* [TASK DETAILS] Leaving out the pictures, copy each record below exactly.

=======

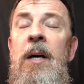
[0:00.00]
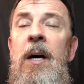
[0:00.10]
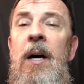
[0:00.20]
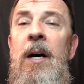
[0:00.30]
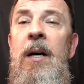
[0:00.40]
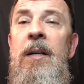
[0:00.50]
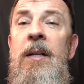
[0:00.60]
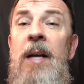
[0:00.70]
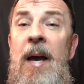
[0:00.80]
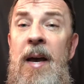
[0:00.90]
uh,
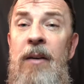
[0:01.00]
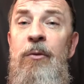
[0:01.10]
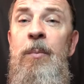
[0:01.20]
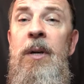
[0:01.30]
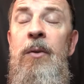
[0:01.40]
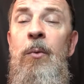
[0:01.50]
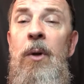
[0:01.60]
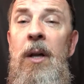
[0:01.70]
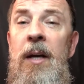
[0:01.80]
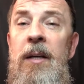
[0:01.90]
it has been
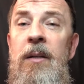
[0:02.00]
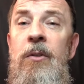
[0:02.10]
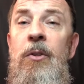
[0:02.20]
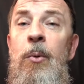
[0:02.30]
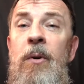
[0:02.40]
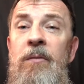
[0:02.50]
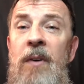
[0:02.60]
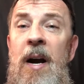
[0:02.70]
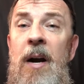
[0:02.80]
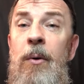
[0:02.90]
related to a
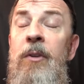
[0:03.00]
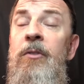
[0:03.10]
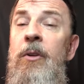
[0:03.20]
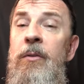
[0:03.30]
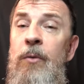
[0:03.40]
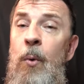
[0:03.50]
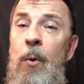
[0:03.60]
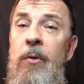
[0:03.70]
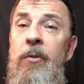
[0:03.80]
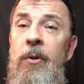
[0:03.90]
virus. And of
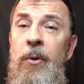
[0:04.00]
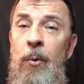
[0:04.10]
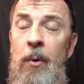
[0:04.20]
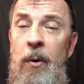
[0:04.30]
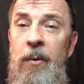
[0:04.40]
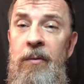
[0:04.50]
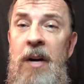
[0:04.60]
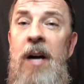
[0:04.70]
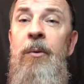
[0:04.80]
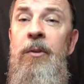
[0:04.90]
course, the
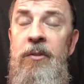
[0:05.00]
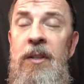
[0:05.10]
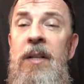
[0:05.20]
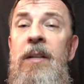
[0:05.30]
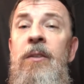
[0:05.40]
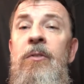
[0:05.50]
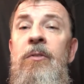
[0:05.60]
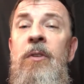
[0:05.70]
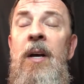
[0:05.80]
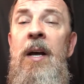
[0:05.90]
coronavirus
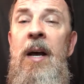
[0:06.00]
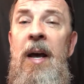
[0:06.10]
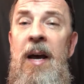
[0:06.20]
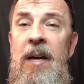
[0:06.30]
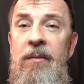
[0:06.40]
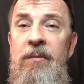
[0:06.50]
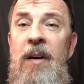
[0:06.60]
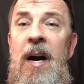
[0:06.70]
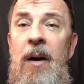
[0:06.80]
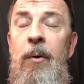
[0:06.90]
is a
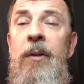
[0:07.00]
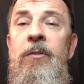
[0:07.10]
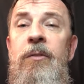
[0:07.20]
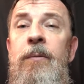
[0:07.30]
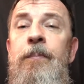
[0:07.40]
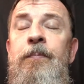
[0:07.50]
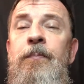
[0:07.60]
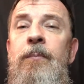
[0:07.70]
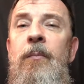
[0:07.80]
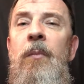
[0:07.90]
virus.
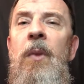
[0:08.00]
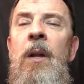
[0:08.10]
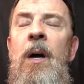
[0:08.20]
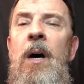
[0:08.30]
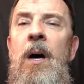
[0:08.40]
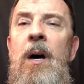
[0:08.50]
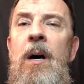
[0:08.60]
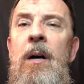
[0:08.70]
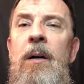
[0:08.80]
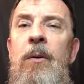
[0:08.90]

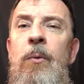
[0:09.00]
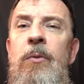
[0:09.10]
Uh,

=======

* [WORKED SOLUTION]
[0:00.00]
[0:00.10]
[0:00.20]
[0:00.30]
[0:00.40]
[0:00.50]
[0:00.60]
[0:00.70]
[0:00.80]
[0:00.90]
uh,
[0:01.00]
[0:01.10]
[0:01.20]
[0:01.30]
[0:01.40]
[0:01.50]
[0:01.60]
[0:01.70]
[0:01.80]
[0:01.90]
it has been
[0:02.00]
[0:02.10]
[0:02.20]
[0:02.30]
[0:02.40]
[0:02.50]
[0:02.60]
[0:02.70]
[0:02.80]
[0:02.90]
related to a
[0:03.00]
[0:03.10]
[0:03.20]
[0:03.30]
[0:03.40]
[0:03.50]
[0:03.60]
[0:03.70]
[0:03.80]
[0:03.90]
virus. And of
[0:04.00]
[0:04.10]
[0:04.20]
[0:04.30]
[0:04.40]
[0:04.50]
[0:04.60]
[0:04.70]
[0:04.80]
[0:04.90]
course, the
[0:05.00]
[0:05.10]
[0:05.20]
[0:05.30]
[0:05.40]
[0:05.50]
[0:05.60]
[0:05.70]
[0:05.80]
[0:05.90]
coronavirus
[0:06.00]
[0:06.10]
[0:06.20]
[0:06.30]
[0:06.40]
[0:06.50]
[0:06.60]
[0:06.70]
[0:06.80]
[0:06.90]
is a
[0:07.00]
[0:07.10]
[0:07.20]
[0:07.30]
[0:07.40]
[0:07.50]
[0:07.60]
[0:07.70]
[0:07.80]
[0:07.90]
virus.
[0:08.00]
[0:08.10]
[0:08.20]
[0:08.30]
[0:08.40]
[0:08.50]
[0:08.60]
[0:08.70]
[0:08.80]
[0:08.90]

[0:09.00]
[0:09.10]
Uh,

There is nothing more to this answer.